Why do GKE Node Pools not use Regional Managed Instance Groups?

1/30/2019

When I have a multi zone GKE cluster, the num-nodes run in each zone for my node pools.

GKE uses zonal instance groups, one in each zone for my cluster's zones.

It seems like this could be implemented with a regional instance group instead.

It seems that GKE Node Pools and Regional instance groups are a similar age. Is the only reason node pools don't use regional instance groups simply it wasn't available as a GCE feature at the time?

-- Charlie Egan
google-cloud-platform
google-kubernetes-engine
kubernetes

1 Answer

1/30/2019

As the other comment says this questions is not really suitable for Stack Overflow. It's an implementation detail of GKE –and not an important one to a user in practice.

I work at Google (but I don't know the implementation details), but my guess would be because GKE needs to choose which 3 zones in a region it needs to use.

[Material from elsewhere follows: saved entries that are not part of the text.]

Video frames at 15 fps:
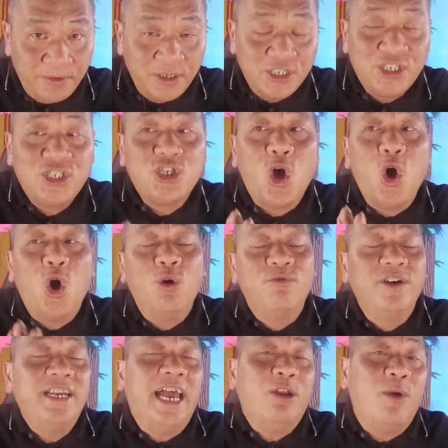so
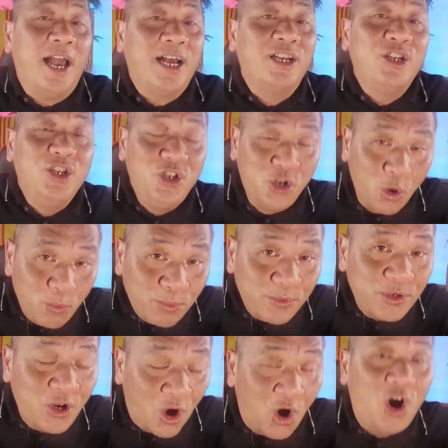với Đài Loan lúc
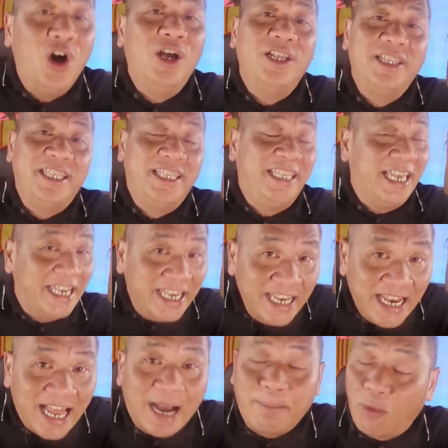đó chỉ
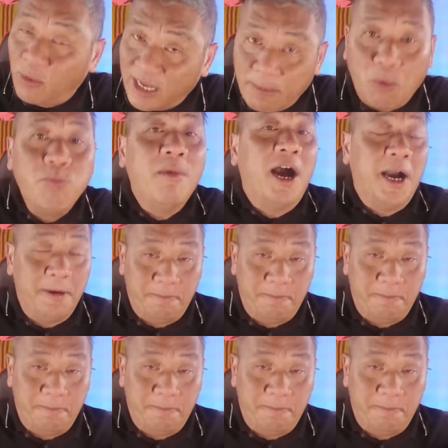là một cái bóng mờ.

For example, if user node pool is in -a, -b, -d zones, Google (internally) also needs to create GKE Master instances (not visible to users) in the same set of zones and probably the way to coordinate this is to explicitly describe which zones to use by creating separate "zonal node pools".

But I might be wrong. :) In the end, you should not really care how it's implemented. You should not go make edits to managed instance groups created by GKE either. Maybe some day GKE will move on to "regional instance groups", too.